W drugi dzień Świąt Bożego Narodzenia światowej sławy pianista jazzowy i kompozytor Włodek Pawlik wraz z Dzielnicowym Ośrodkiem Kultury Ursynów zaprosili publiczność do kościoła Ofiarowania Pańskiego na wyjątkowy koncert kolęd.

Piękny, czarny fortepian firmy Yamaha stanął na środku kościoła przed ołtarzem i dużą szopką betlejemską. Specjalnie z okazji koncertu z Paryża przybył pan Osato Kazuto, który tuż przed występem mistrza nastroił fortepian. Włodek Pawlik to światowej sławy i klasy muzyk i kompozytor, laureat nagrody Grammy (2014 rok). Na ten, jedyny w swoim rodzaju wieczór, przygotował własne, jazzowe aranżacje popularnych polskich kolęd.


Po oficjalnym powitaniu przez przedstawicieli: Dzielnicowego Ośrodka Kultury i władz dzielnicy Włodek Pawlik zasiadł do fortepianu. Jako pierwszą zagrał najpiękniejszą góralską pastorałkę - "Oj, maluśki, maluśki". Kolejnym utworem była "Cicha noc". Podczas koncertu zabrzmiały też inne liryczne i nastrojowe kolędy, takie jak: "Mizerna cicha", "Jezus malusieńki", "Gdy śliczna Panna", "Nie było miejsca dla Ciebie". Przeplatane były bardziej dynamicznymi kolędami, m.in.: "Przybieżeli do Betlejem", "Pójdźmy wszyscy do stajenki", "Bóg się rodzi" i szczególnie ciepłą, radosną "Hej kolęda, kolęda!
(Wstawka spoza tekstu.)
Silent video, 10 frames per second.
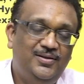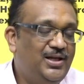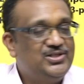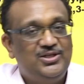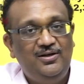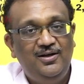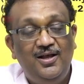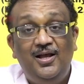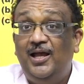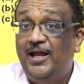That's it.
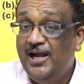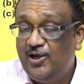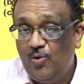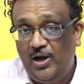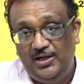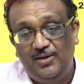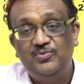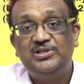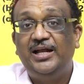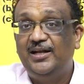
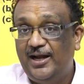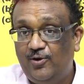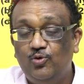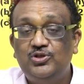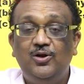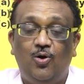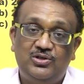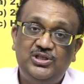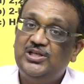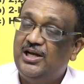Heteroatoms like nitrogen,
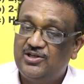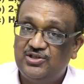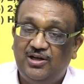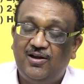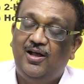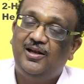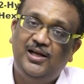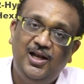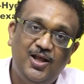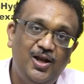oxygen, etc. are
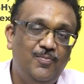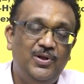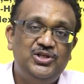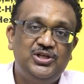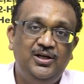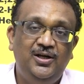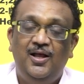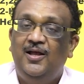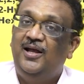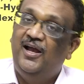clearly mentioned.
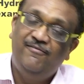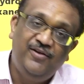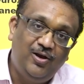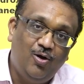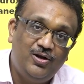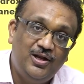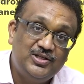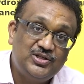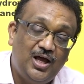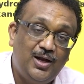Every corner
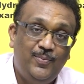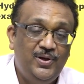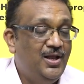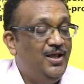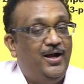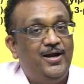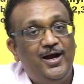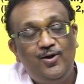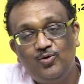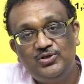is carbon, and
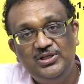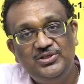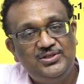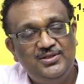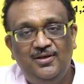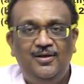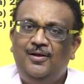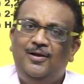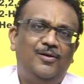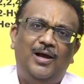hydrogens,
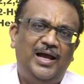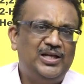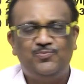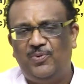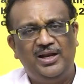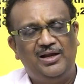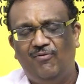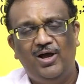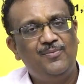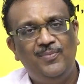as per
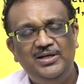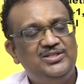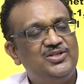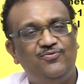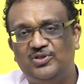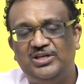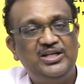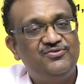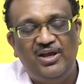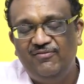requirement, just for
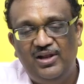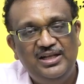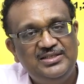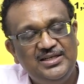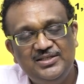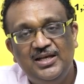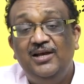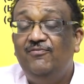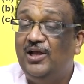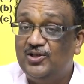satisfying valencies,
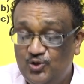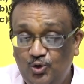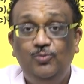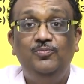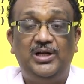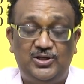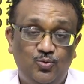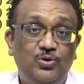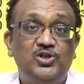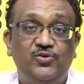we assume that
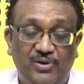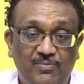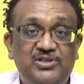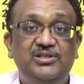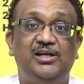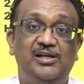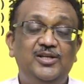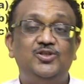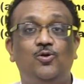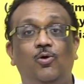students of chemistry at
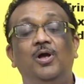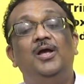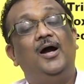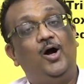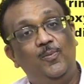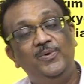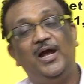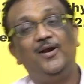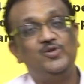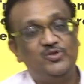least know how many
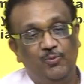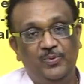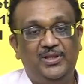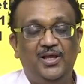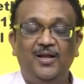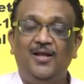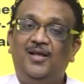hydrogens would be there.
Koncert był niezwykły, słuchaczy pochłonęła nastrojowa, magiczna muzyka oddająca wyjątkową bożonarodzeniową atmosferę. Włodek Pawlik zagrał trzynaście najpiękniejszych polskich kolęd, a na bis utwór "Lulajże Jezuniu".





Po koncercie mistrza otoczyli fani, pragnący zdobyć jego płytę z autografem.

Wrażenia były wspaniałe. Szczególnie siedzący blisko mieli rzadką okazję usłyszeć i popatrzeć na wirtuozerską grę Włodka Palika. Dla tych siedzących dalej przydałoby się mocniejsze nagłośnienie i widok na ekranie. Może w przyszłości organizatorzy o tym pomyślą. A i tak wszyscy słuchacze byli bardzo zadowoleni.